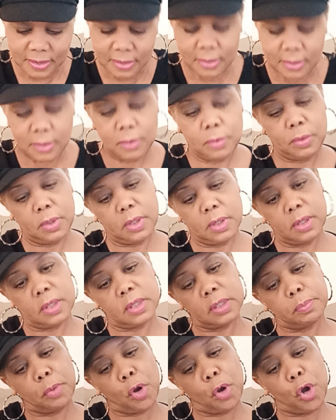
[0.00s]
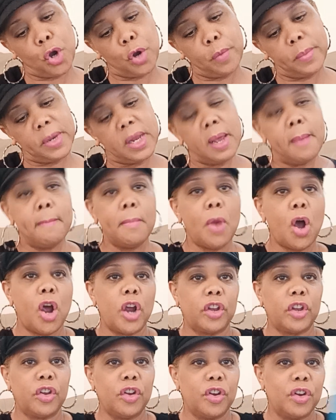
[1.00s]
What are these? Permanent
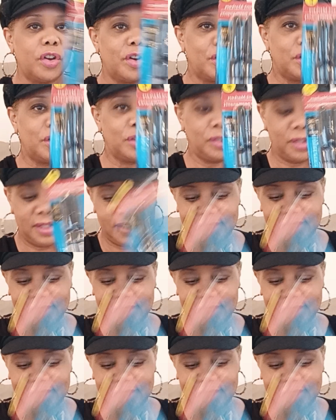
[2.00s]
markers.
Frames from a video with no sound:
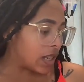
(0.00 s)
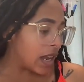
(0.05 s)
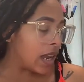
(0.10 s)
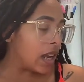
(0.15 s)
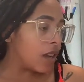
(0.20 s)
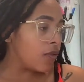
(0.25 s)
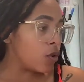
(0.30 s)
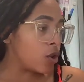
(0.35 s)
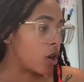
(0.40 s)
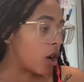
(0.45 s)

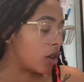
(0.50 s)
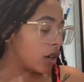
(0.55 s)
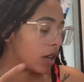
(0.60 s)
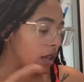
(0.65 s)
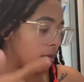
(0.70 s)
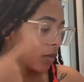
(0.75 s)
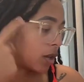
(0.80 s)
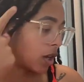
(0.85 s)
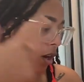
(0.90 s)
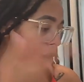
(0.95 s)
Say if you don't
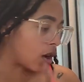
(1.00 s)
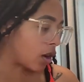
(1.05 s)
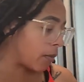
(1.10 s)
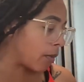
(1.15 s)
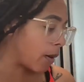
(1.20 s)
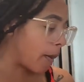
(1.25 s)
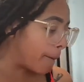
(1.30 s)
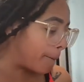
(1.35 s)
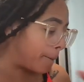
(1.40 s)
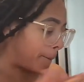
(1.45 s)
leave me alone,
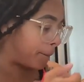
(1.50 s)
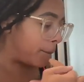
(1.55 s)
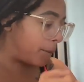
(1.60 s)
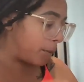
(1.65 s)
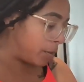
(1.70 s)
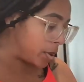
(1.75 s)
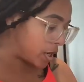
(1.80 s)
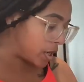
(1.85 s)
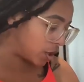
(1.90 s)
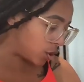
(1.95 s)
I'ma
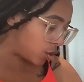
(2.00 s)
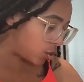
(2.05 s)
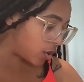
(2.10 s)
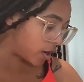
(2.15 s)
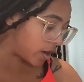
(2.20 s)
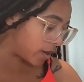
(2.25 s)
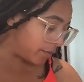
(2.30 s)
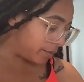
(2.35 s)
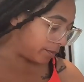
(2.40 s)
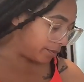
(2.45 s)
beat
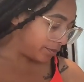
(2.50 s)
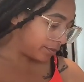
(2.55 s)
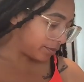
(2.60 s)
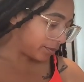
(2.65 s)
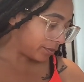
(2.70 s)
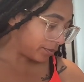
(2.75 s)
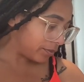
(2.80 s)
you up.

• **Work item**
Please, without any pictures, print each entry exactly.

• **Answer**
[0.00s]
[1.00s]
What are these? Permanent
[2.00s]
markers.
Frames from a video with no sound:
(0.00 s)
(0.05 s)
(0.10 s)
(0.15 s)
(0.20 s)
(0.25 s)
(0.30 s)
(0.35 s)
(0.40 s)
(0.45 s)

(0.50 s)
(0.55 s)
(0.60 s)
(0.65 s)
(0.70 s)
(0.75 s)
(0.80 s)
(0.85 s)
(0.90 s)
(0.95 s)
Say if you don't
(1.00 s)
(1.05 s)
(1.10 s)
(1.15 s)
(1.20 s)
(1.25 s)
(1.30 s)
(1.35 s)
(1.40 s)
(1.45 s)
leave me alone,
(1.50 s)
(1.55 s)
(1.60 s)
(1.65 s)
(1.70 s)
(1.75 s)
(1.80 s)
(1.85 s)
(1.90 s)
(1.95 s)
I'ma
(2.00 s)
(2.05 s)
(2.10 s)
(2.15 s)
(2.20 s)
(2.25 s)
(2.30 s)
(2.35 s)
(2.40 s)
(2.45 s)
beat
(2.50 s)
(2.55 s)
(2.60 s)
(2.65 s)
(2.70 s)
(2.75 s)
(2.80 s)
you up.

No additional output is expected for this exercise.